Department of Internal Medicine, Seoul National University Hospital, 101 Daehang-Ro, Jongno-Gu, Seoul, Korea.
Cancer Chemother Pharmacol. 2011 Jun;67(6):1323-31. doi: 10.1007/s00280-010-1425-7. Epub 2010 Aug 24.
To evaluate the efficacy and safety of S-1 in combination with oxaliplatin in a biweekly schedule as first-line treatment in metastatic colorectal cancer and the association between genetic polymorphisms and treatment outcomes.
Eligibility included age 18-75 years, at least one measurable lesion, no prior chemotherapy except adjuvant chemotherapy, and Eastern Cooperative Oncology Group Performance Status (PS) 0-2. S-1 40 mg/m(2) b.i.d. on days 1-7 with 85 mg/m(2) of oxaliplatin on day 1 was repeated every 2 weeks. Genomic DNA from whole blood was analyzed for 15 single-nucleotide polymorphisms (SNPs) among 8 genes.
Fifty-two patients (median age 63 years, range 37-74) were enrolled: 37 men and 15 women; 44 with a PS of 0 and 8 with a PS of 1; and 41 with initially metastatic cancer and 11 with relapsed disease. Among 51 evaluable patients, objective response rate was 47.1% [95% confidence interval (CI) 32.9-61.2]. Median follow-up duration was 17.1 months (range 3.9-28.2 months). Median progression-free survival (PFS) was 6.4 months (95% CI 4.8-8.1), and median overall survival had not been reached yet. Reported grade 3 toxicities were neutropenia (7.7%), thrombocytopenia (5.8%), sensory neuropathy (7.7%) and diarrhea (1.9%). There was no grade 4 toxicity or neutropenic fever. Patients with A/G or G/G genotype in GSTP1 Ile105Val SNP had longer PFS than patients with A/A (median 8.3 vs. 6.1 months, P = 0.04).
Biweekly S-1 with oxaliplatin is effective and has improved tolerability and convenience compared to other fluoropyrimidine with oxaliplatin combinations. GSTP1 Ile105Val SNP is associated with treatment outcomes.
评估 S-1 联合奥沙利铂双周方案作为转移性结直肠癌一线治疗的疗效和安全性,以及遗传多态性与治疗结果之间的关系。
纳入标准为年龄 18-75 岁,至少有一处可测量病灶,除辅助化疗外无既往化疗史,东部肿瘤协作组体力状况(PS)0-2 分。S-1 40 mg/m2,bid,第 1-7 天,奥沙利铂 85 mg/m2,第 1 天,每 2 周重复。从全血基因组 DNA 中分析 8 个基因中的 15 个单核苷酸多态性(SNP)。

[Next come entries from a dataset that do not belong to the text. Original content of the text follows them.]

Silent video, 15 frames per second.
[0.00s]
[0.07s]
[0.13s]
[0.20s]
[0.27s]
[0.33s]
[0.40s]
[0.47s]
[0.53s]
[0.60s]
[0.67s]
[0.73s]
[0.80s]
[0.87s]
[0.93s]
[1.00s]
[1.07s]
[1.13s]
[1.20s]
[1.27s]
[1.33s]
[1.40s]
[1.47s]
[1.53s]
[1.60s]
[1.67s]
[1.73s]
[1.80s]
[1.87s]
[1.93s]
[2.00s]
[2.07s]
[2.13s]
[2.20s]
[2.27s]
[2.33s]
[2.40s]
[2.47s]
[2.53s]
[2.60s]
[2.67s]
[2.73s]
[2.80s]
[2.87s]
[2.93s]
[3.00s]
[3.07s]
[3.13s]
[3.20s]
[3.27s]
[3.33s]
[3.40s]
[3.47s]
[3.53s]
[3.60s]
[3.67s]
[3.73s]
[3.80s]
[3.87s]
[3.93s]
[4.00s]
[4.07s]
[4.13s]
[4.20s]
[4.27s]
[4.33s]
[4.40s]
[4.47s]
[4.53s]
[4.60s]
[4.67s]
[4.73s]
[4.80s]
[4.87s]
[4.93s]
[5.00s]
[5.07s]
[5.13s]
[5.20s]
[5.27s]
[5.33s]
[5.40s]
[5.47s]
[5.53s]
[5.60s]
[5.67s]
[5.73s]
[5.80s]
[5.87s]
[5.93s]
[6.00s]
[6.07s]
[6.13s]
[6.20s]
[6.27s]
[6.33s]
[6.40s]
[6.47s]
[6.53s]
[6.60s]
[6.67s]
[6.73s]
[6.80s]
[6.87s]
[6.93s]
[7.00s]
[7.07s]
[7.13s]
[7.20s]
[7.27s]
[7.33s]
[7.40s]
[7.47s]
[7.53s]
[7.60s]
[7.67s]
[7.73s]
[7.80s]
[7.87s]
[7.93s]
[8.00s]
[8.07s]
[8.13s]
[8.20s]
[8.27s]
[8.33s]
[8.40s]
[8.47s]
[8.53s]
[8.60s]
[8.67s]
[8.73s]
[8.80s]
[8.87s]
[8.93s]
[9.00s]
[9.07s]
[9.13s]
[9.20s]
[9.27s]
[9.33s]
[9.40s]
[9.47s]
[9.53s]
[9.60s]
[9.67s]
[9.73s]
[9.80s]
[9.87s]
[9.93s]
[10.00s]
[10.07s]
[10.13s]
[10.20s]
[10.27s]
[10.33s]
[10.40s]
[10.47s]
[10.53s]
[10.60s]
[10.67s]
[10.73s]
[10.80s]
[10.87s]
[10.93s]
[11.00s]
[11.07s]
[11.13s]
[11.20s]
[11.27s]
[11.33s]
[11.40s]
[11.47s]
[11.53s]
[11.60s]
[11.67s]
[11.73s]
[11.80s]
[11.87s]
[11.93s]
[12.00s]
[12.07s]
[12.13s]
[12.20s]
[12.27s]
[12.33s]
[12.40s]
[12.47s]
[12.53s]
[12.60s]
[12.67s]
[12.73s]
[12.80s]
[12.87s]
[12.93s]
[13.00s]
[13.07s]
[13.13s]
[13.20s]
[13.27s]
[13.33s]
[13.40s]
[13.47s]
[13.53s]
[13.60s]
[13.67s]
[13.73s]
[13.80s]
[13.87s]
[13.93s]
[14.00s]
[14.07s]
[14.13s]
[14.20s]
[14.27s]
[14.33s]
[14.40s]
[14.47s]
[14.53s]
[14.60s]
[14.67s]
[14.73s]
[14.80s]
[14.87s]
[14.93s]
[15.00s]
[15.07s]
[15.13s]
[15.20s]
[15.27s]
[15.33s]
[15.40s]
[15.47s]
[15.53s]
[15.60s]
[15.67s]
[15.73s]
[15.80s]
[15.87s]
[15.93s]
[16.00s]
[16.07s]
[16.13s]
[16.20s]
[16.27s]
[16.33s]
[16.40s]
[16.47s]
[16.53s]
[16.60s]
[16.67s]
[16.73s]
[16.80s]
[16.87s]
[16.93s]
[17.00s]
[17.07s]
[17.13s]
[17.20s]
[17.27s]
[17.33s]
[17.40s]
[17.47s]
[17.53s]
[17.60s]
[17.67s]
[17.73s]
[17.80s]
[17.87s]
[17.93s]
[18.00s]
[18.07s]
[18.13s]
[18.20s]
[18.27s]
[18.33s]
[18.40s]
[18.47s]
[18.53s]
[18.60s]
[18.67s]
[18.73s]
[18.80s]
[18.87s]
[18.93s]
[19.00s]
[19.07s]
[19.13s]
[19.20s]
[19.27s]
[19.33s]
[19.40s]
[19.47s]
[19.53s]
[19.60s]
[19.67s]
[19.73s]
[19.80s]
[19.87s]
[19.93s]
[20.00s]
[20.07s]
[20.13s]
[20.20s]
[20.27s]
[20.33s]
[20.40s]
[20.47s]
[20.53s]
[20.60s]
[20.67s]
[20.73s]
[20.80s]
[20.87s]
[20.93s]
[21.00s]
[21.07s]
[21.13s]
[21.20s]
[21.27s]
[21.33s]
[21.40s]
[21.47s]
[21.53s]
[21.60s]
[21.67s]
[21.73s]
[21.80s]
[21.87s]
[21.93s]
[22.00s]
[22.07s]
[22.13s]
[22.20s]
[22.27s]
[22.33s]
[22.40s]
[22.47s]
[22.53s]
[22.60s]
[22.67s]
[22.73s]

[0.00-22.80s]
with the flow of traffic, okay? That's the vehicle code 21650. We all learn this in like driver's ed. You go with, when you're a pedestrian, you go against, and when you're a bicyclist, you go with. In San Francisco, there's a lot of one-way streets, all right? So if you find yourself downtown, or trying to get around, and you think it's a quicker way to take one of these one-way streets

52 例患者(中位年龄 63 岁,范围 37-74 岁)入组:男 37 例,女 15 例;PS 0 级 44 例,PS 1 级 8 例;初诊转移性癌症 41 例,复发疾病 11 例。在 51 例可评估患者中,客观缓解率为 47.1%[95%可信区间(CI)32.9-61.2]。中位随访时间为 17.1 个月(范围 3.9-28.2 个月)。中位无进展生存期(PFS)为 6.4 个月(95%CI 4.8-8.1),中位总生存期尚未达到。报告的 3 级毒性为中性粒细胞减少(7.7%)、血小板减少(5.8%)、感觉神经病变(7.7%)和腹泻(1.9%)。无 4 级毒性或中性粒细胞减少性发热。GSTP1 Ile105Val SNP 中 A/G 或 G/G 基因型患者的 PFS 长于 A/A 基因型患者(中位 8.3 个月比 6.1 个月,P=0.04)。
与其他氟嘧啶联合奥沙利铂方案相比,S-1 联合奥沙利铂双周方案治疗转移性结直肠癌有效,且耐受性和便利性更好。GSTP1 Ile105Val SNP 与治疗结果相关。